ASSIGNMENT |
What you return should match the records below exactly.

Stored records
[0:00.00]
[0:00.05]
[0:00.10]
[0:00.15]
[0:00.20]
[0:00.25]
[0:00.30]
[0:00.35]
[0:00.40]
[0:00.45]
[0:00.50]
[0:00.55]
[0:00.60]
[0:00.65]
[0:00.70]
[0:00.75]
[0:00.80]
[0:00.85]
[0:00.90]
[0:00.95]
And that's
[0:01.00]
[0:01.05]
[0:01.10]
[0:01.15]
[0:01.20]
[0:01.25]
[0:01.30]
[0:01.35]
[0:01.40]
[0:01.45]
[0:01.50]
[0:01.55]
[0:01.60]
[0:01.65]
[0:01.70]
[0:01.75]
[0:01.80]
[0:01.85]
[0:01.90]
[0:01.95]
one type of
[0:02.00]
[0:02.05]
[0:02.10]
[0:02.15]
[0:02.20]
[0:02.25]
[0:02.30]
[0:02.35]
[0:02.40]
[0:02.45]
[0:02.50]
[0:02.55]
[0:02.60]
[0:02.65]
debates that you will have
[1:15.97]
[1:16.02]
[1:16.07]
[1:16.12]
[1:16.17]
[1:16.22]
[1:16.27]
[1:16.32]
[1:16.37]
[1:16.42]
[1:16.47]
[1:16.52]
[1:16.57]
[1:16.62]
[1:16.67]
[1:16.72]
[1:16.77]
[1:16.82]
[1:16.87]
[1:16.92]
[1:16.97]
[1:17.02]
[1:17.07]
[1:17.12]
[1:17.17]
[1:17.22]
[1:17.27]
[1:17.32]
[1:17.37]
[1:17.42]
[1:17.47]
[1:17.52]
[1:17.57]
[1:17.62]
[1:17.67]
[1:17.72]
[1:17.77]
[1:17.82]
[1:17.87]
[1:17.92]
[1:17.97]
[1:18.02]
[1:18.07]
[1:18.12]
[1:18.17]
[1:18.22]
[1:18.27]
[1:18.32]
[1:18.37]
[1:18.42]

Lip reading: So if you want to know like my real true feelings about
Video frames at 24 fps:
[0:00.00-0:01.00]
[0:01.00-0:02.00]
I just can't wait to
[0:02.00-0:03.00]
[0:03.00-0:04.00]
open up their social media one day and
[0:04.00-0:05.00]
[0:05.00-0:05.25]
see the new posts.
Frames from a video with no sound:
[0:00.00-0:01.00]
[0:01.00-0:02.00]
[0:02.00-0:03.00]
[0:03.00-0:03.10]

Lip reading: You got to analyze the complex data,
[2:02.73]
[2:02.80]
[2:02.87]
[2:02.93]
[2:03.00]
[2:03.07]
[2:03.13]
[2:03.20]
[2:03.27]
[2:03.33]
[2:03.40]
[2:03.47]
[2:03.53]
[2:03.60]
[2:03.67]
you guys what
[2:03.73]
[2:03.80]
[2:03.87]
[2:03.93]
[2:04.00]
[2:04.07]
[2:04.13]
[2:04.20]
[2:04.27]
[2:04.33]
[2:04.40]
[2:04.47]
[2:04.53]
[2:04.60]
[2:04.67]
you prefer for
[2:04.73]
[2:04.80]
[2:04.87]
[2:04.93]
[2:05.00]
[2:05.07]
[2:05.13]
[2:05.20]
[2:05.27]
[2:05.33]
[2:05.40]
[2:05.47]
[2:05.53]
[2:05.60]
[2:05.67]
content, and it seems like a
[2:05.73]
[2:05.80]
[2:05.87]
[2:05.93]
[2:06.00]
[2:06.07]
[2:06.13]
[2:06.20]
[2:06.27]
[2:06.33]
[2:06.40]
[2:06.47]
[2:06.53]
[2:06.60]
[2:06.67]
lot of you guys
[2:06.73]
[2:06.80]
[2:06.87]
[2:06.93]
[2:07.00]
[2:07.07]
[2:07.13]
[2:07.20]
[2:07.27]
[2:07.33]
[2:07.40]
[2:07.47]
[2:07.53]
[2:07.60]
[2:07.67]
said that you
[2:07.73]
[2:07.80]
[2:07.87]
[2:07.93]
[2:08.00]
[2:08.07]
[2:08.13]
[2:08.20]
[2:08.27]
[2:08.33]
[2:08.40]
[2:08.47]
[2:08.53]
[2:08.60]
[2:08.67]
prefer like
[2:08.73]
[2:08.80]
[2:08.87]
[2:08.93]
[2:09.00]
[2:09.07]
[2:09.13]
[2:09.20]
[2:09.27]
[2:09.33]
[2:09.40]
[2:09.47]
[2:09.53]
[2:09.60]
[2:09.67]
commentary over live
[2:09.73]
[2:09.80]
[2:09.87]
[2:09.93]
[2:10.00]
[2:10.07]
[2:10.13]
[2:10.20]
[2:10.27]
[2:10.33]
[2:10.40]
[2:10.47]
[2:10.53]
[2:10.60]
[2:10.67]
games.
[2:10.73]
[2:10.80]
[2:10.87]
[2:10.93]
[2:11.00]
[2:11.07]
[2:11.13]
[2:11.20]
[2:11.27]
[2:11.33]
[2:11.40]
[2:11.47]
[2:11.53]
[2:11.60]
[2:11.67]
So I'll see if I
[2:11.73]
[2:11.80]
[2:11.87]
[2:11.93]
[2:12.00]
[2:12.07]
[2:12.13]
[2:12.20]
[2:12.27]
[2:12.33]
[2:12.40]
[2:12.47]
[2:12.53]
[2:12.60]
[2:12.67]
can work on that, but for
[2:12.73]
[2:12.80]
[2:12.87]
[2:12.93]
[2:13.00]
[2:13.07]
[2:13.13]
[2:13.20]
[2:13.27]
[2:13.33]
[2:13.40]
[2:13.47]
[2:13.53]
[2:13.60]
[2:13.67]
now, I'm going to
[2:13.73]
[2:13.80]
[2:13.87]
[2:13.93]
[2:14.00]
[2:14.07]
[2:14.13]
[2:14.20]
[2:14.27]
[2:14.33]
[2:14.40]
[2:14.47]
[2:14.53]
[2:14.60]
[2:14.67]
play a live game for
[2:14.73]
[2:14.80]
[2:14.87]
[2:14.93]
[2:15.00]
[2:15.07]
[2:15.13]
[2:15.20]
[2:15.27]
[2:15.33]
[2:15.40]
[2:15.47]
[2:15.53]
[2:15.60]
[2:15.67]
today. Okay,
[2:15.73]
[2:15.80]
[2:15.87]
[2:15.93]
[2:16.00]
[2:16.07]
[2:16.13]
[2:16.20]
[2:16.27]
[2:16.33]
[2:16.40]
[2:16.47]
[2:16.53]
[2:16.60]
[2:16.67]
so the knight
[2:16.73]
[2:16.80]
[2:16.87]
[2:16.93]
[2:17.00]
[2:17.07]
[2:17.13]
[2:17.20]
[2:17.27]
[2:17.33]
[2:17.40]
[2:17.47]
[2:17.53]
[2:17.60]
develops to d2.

RESPONSE AREA |
[0:00.00]
[0:00.05]
[0:00.10]
[0:00.15]
[0:00.20]
[0:00.25]
[0:00.30]
[0:00.35]
[0:00.40]
[0:00.45]
[0:00.50]
[0:00.55]
[0:00.60]
[0:00.65]
[0:00.70]
[0:00.75]
[0:00.80]
[0:00.85]
[0:00.90]
[0:00.95]
And that's
[0:01.00]
[0:01.05]
[0:01.10]
[0:01.15]
[0:01.20]
[0:01.25]
[0:01.30]
[0:01.35]
[0:01.40]
[0:01.45]
[0:01.50]
[0:01.55]
[0:01.60]
[0:01.65]
[0:01.70]
[0:01.75]
[0:01.80]
[0:01.85]
[0:01.90]
[0:01.95]
one type of
[0:02.00]
[0:02.05]
[0:02.10]
[0:02.15]
[0:02.20]
[0:02.25]
[0:02.30]
[0:02.35]
[0:02.40]
[0:02.45]
[0:02.50]
[0:02.55]
[0:02.60]
[0:02.65]
debates that you will have
[1:15.97]
[1:16.02]
[1:16.07]
[1:16.12]
[1:16.17]
[1:16.22]
[1:16.27]
[1:16.32]
[1:16.37]
[1:16.42]
[1:16.47]
[1:16.52]
[1:16.57]
[1:16.62]
[1:16.67]
[1:16.72]
[1:16.77]
[1:16.82]
[1:16.87]
[1:16.92]
[1:16.97]
[1:17.02]
[1:17.07]
[1:17.12]
[1:17.17]
[1:17.22]
[1:17.27]
[1:17.32]
[1:17.37]
[1:17.42]
[1:17.47]
[1:17.52]
[1:17.57]
[1:17.62]
[1:17.67]
[1:17.72]
[1:17.77]
[1:17.82]
[1:17.87]
[1:17.92]
[1:17.97]
[1:18.02]
[1:18.07]
[1:18.12]
[1:18.17]
[1:18.22]
[1:18.27]
[1:18.32]
[1:18.37]
[1:18.42]

Lip reading: So if you want to know like my real true feelings about
Video frames at 24 fps:
[0:00.00-0:01.00]
[0:01.00-0:02.00]
I just can't wait to
[0:02.00-0:03.00]
[0:03.00-0:04.00]
open up their social media one day and
[0:04.00-0:05.00]
[0:05.00-0:05.25]
see the new posts.
Frames from a video with no sound:
[0:00.00-0:01.00]
[0:01.00-0:02.00]
[0:02.00-0:03.00]
[0:03.00-0:03.10]

Lip reading: You got to analyze the complex data,
[2:02.73]
[2:02.80]
[2:02.87]
[2:02.93]
[2:03.00]
[2:03.07]
[2:03.13]
[2:03.20]
[2:03.27]
[2:03.33]
[2:03.40]
[2:03.47]
[2:03.53]
[2:03.60]
[2:03.67]
you guys what
[2:03.73]
[2:03.80]
[2:03.87]
[2:03.93]
[2:04.00]
[2:04.07]
[2:04.13]
[2:04.20]
[2:04.27]
[2:04.33]
[2:04.40]
[2:04.47]
[2:04.53]
[2:04.60]
[2:04.67]
you prefer for
[2:04.73]
[2:04.80]
[2:04.87]
[2:04.93]
[2:05.00]
[2:05.07]
[2:05.13]
[2:05.20]
[2:05.27]
[2:05.33]
[2:05.40]
[2:05.47]
[2:05.53]
[2:05.60]
[2:05.67]
content, and it seems like a
[2:05.73]
[2:05.80]
[2:05.87]
[2:05.93]
[2:06.00]
[2:06.07]
[2:06.13]
[2:06.20]
[2:06.27]
[2:06.33]
[2:06.40]
[2:06.47]
[2:06.53]
[2:06.60]
[2:06.67]
lot of you guys
[2:06.73]
[2:06.80]
[2:06.87]
[2:06.93]
[2:07.00]
[2:07.07]
[2:07.13]
[2:07.20]
[2:07.27]
[2:07.33]
[2:07.40]
[2:07.47]
[2:07.53]
[2:07.60]
[2:07.67]
said that you
[2:07.73]
[2:07.80]
[2:07.87]
[2:07.93]
[2:08.00]
[2:08.07]
[2:08.13]
[2:08.20]
[2:08.27]
[2:08.33]
[2:08.40]
[2:08.47]
[2:08.53]
[2:08.60]
[2:08.67]
prefer like
[2:08.73]
[2:08.80]
[2:08.87]
[2:08.93]
[2:09.00]
[2:09.07]
[2:09.13]
[2:09.20]
[2:09.27]
[2:09.33]
[2:09.40]
[2:09.47]
[2:09.53]
[2:09.60]
[2:09.67]
commentary over live
[2:09.73]
[2:09.80]
[2:09.87]
[2:09.93]
[2:10.00]
[2:10.07]
[2:10.13]
[2:10.20]
[2:10.27]
[2:10.33]
[2:10.40]
[2:10.47]
[2:10.53]
[2:10.60]
[2:10.67]
games.
[2:10.73]
[2:10.80]
[2:10.87]
[2:10.93]
[2:11.00]
[2:11.07]
[2:11.13]
[2:11.20]
[2:11.27]
[2:11.33]
[2:11.40]
[2:11.47]
[2:11.53]
[2:11.60]
[2:11.67]
So I'll see if I
[2:11.73]
[2:11.80]
[2:11.87]
[2:11.93]
[2:12.00]
[2:12.07]
[2:12.13]
[2:12.20]
[2:12.27]
[2:12.33]
[2:12.40]
[2:12.47]
[2:12.53]
[2:12.60]
[2:12.67]
can work on that, but for
[2:12.73]
[2:12.80]
[2:12.87]
[2:12.93]
[2:13.00]
[2:13.07]
[2:13.13]
[2:13.20]
[2:13.27]
[2:13.33]
[2:13.40]
[2:13.47]
[2:13.53]
[2:13.60]
[2:13.67]
now, I'm going to
[2:13.73]
[2:13.80]
[2:13.87]
[2:13.93]
[2:14.00]
[2:14.07]
[2:14.13]
[2:14.20]
[2:14.27]
[2:14.33]
[2:14.40]
[2:14.47]
[2:14.53]
[2:14.60]
[2:14.67]
play a live game for
[2:14.73]
[2:14.80]
[2:14.87]
[2:14.93]
[2:15.00]
[2:15.07]
[2:15.13]
[2:15.20]
[2:15.27]
[2:15.33]
[2:15.40]
[2:15.47]
[2:15.53]
[2:15.60]
[2:15.67]
today. Okay,
[2:15.73]
[2:15.80]
[2:15.87]
[2:15.93]
[2:16.00]
[2:16.07]
[2:16.13]
[2:16.20]
[2:16.27]
[2:16.33]
[2:16.40]
[2:16.47]
[2:16.53]
[2:16.60]
[2:16.67]
so the knight
[2:16.73]
[2:16.80]
[2:16.87]
[2:16.93]
[2:17.00]
[2:17.07]
[2:17.13]
[2:17.20]
[2:17.27]
[2:17.33]
[2:17.40]
[2:17.47]
[2:17.53]
[2:17.60]
develops to d2.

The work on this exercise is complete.